Hasta Bir Asilzade Oldum Bölüm 68.2 - Hareket ediyor - Fenrir Scans
Karanlık Mod?

Hasta Bir Asilzade Oldum Bölüm 68.2 – Hareket ediyor

Hasta Bir Asilzade Oldum novelini en güncel şekilde Fenrir Scansdan okuyun.
A+ A-

Hasta Bir Asilzade Oldum Novel

En güncele novel'ler freewebroman'da yayınlanıyor.com

Bölüm 68.2 – Hareket ediyor

“Efendim Chen.”

“Evet, devam et.”

“Ben açgözlü bir insanım.”

“Ben de açgözlüyüm. Görünüşe göre Tanrı ve benim pek çok ortak noktamız var.”

Bianne gülümseyerek tekrar pencereye baktı.

Dışarısı gürültülü olmaya başladı. Bianne'nin gözleri büyüdü.

Kraliyet sarayına bir düşman gelse ve düşman kendisine ve Bianne'e hedef alsa ne düşünürdü?

En azından Bianne'in söylemesini beklediği şey buydu.

'İhanete uğradığını söylerdin.'

Ruel giderek artan tiksintiye katlandı ve “Aris” diye seslendi.

Bir anda Bianne'nin boynunun etrafında keskin bir buz uçuştu.

Ruel, Bianne'nin anlamaz ifadesine güldü.

“Ben sallanmayı sevmiyorum. Ben paha biçilmez olarak doğdum.

“Bunun ne anlama geldiğini biliyor musun?”

“Neler olup bittiğini bilmen gerektiğini düşünmüyor musun?”

“Bir arada yaşayabileceğimize dair bir teklifte bulundum.”

“Biliyorum ama neden seni dinleyeyim ki? Bir öneride bulunsan bile yine de yapacağım. Tek yapman gereken beni sakince dinlemek.”

İçeriden birine ihtiyacımızın zamanı gelmişti.

Bianne bunun için mükemmel kişi değil mi?

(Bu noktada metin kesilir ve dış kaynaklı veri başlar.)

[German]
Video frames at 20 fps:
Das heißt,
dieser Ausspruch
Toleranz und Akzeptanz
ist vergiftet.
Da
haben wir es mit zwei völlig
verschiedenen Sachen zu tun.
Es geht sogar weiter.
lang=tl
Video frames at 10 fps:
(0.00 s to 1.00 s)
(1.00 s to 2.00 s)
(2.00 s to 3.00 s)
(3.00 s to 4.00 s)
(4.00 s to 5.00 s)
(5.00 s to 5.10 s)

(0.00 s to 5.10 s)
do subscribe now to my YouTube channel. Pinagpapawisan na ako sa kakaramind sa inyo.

Ruel Bianne'e baktı ve güldü.

“Beklediğin insanların gelmemesi tuhaf değil mi? Birbirimize güven oluşturmamıza yardım etmek için gelen insanlar olmalıydı.”

Şşaa.

Odanın havası giderek soğuyor gibiydi.

“Ah, buraya saldırmaya gelenin yardıma gelen insanlar değil de Kızıl Kül olduğunu söylesem daha iyi anlar mısın?”

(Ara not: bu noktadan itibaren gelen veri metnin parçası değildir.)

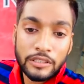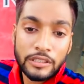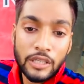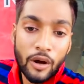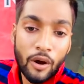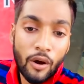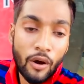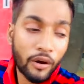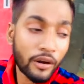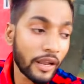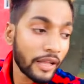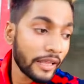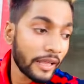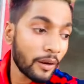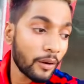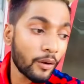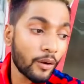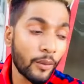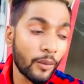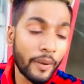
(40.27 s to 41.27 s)
যে হঠাৎ
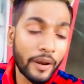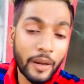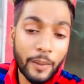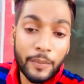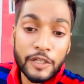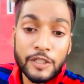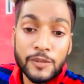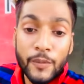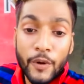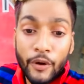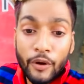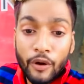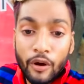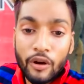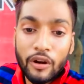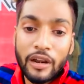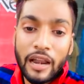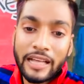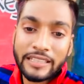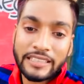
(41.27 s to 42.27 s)
এরকম একটা বিস্ময়কর
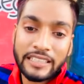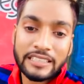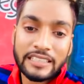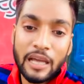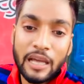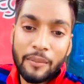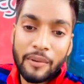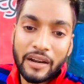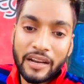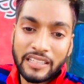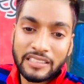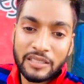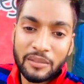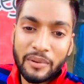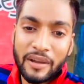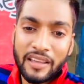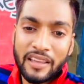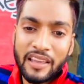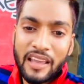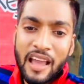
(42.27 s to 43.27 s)
লাগতেছে আমার কাছে
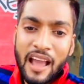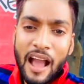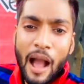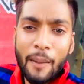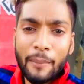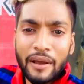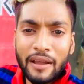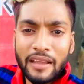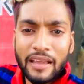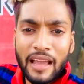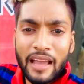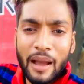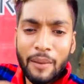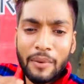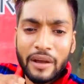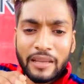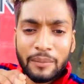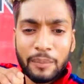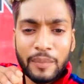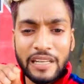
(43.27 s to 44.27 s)
ভাই আমাকে
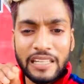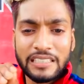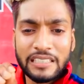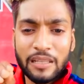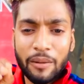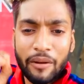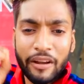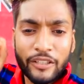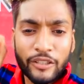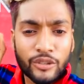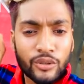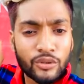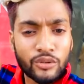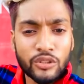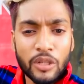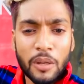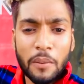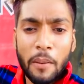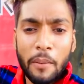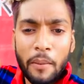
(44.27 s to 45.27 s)
আমাকে প্লিজ আমাকে একটু
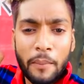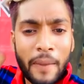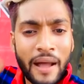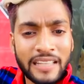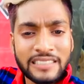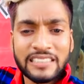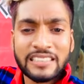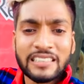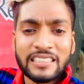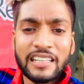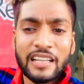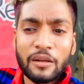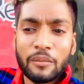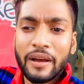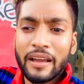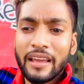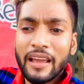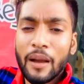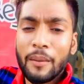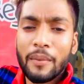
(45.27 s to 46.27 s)
সুন্দরভাবে বাঁচতে দেন
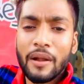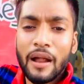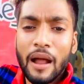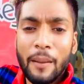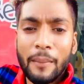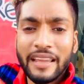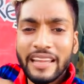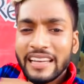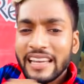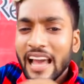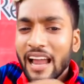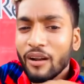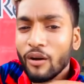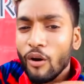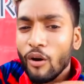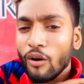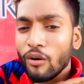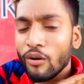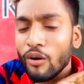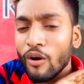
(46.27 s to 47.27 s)
ভাই আমাকে নিয়ে আর
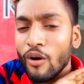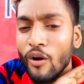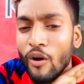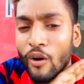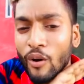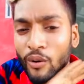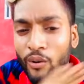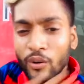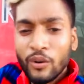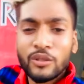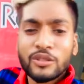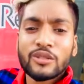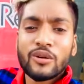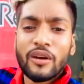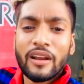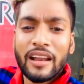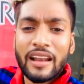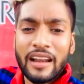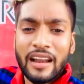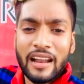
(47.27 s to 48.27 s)
কখনো রোস্ট
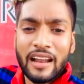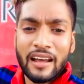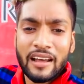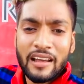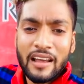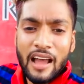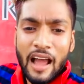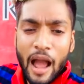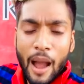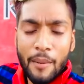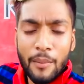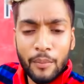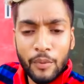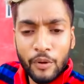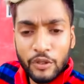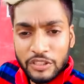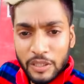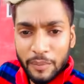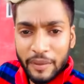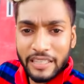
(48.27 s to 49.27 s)
করেন না আমি
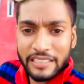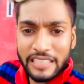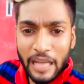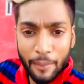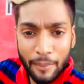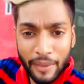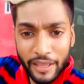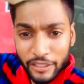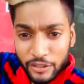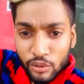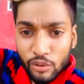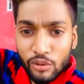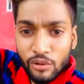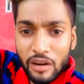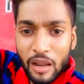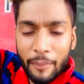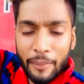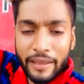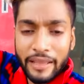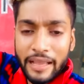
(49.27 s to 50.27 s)
বুঝতে পেরেছি আমি এই
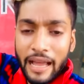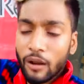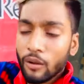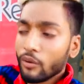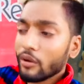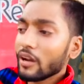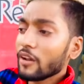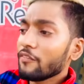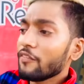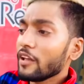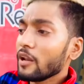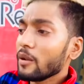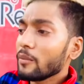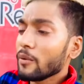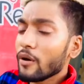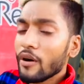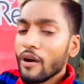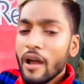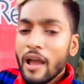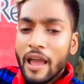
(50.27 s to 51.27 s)
চুলগুলো ভাই কালো করে
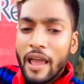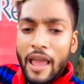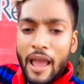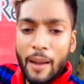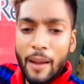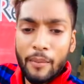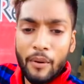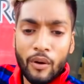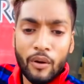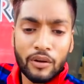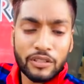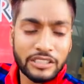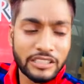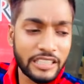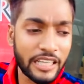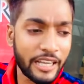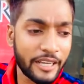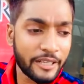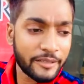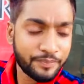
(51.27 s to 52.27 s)
ফেলবো এবং
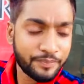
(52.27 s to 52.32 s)
হচ্ছে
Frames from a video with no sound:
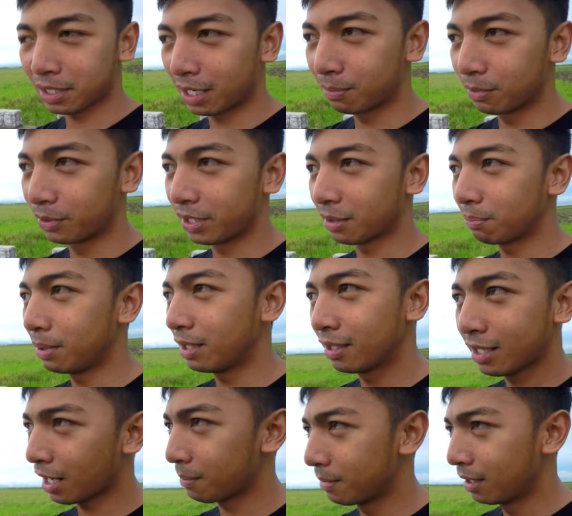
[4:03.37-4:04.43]
carb o ng big
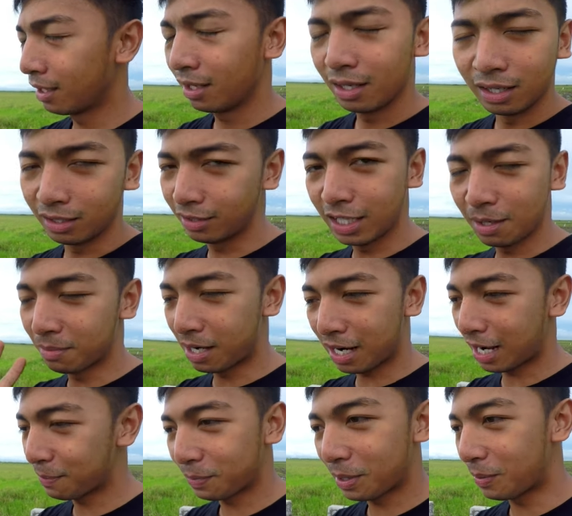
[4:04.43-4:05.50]
carb. Hindi
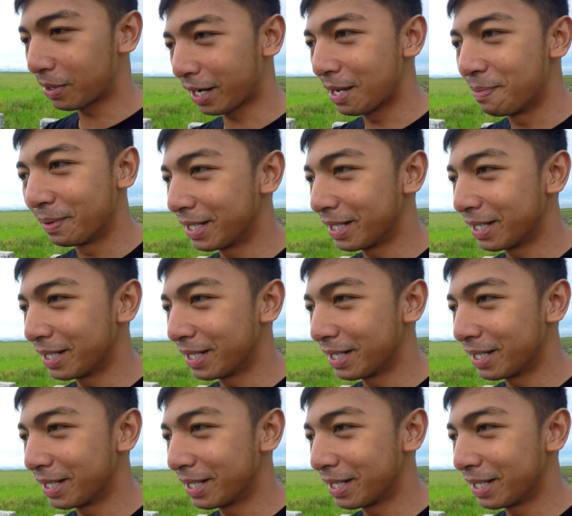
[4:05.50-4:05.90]
mga kapwa, huwag kayong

Ruel'in sözleri üzerine Bianne'nin gülümsemesi bir anda yok oldu.

“İstediğin onur değil mi?”

Bianne'in kaşları kıpırdadı.

“Sayenizde ailenizin onurunun dibe battığını görebiliyorum. Sadece Chen'in adı mahvolmayacak, aynı zamanda boynun sokak ortasında yakalanıp taşlanarak öldürülecek.”

Ruel, Bianne'nin inanmayan bakışına kibirli bir gülümsemeyle gülümsedi.

“Ah, sözlerim yalan mı? Cassion.”

Cassion, Ruel'in gölgesinden bir adamın boynundan tutarak ortaya çıktı.

Adamı görür görmez Bianne'nin ağzı yavaş yavaş açıldı.

Kanlar içinde olmasına rağmen yüzü hala tanınabiliyordu.

“Bianne Chen'in tüm bunlara öncülük ettiğine dair ifade ve kanıtları zaten güvence altına aldık.”

Cassion'un sözleri üzerine Ruel ellerini kavuşturdu ve karnının üzerine koydu.

“Bugün çok gürültülü değil mi? Nedenini merak etmiyor musun?”

“Ne, ne istiyorsun?”

Bianne kekelemeye başladı.

Ruel'in elinde tuttuğu şey onun her şeyiydi.

Onun Ruel'den üstün olduğunu düşünmek bir hataydı.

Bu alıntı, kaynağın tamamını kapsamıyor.